:: INFORMATION PROVIDED ::
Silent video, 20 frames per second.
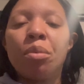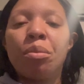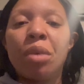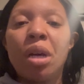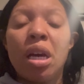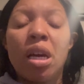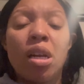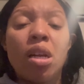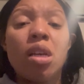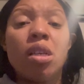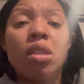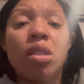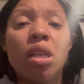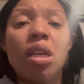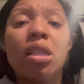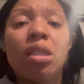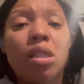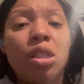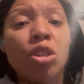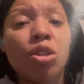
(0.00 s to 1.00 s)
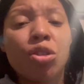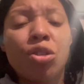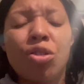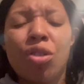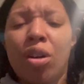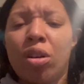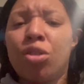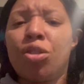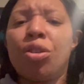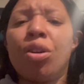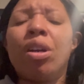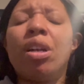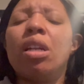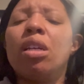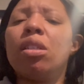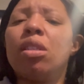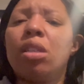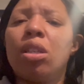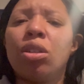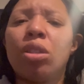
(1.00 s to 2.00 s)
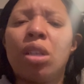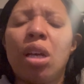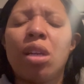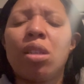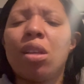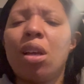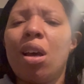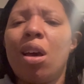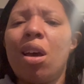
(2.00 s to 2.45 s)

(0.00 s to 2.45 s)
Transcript: It's still structured, and it still takes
:::
● **PROBLEM STATEMENT**
Write the records out again exactly as shown above, keeping no pictures.

● **PROBLEM SOLUTION**
Silent video, 20 frames per second.
(0.00 s to 1.00 s)
(1.00 s to 2.00 s)
(2.00 s to 2.45 s)

(0.00 s to 2.45 s)
Transcript: It's still structured, and it still takes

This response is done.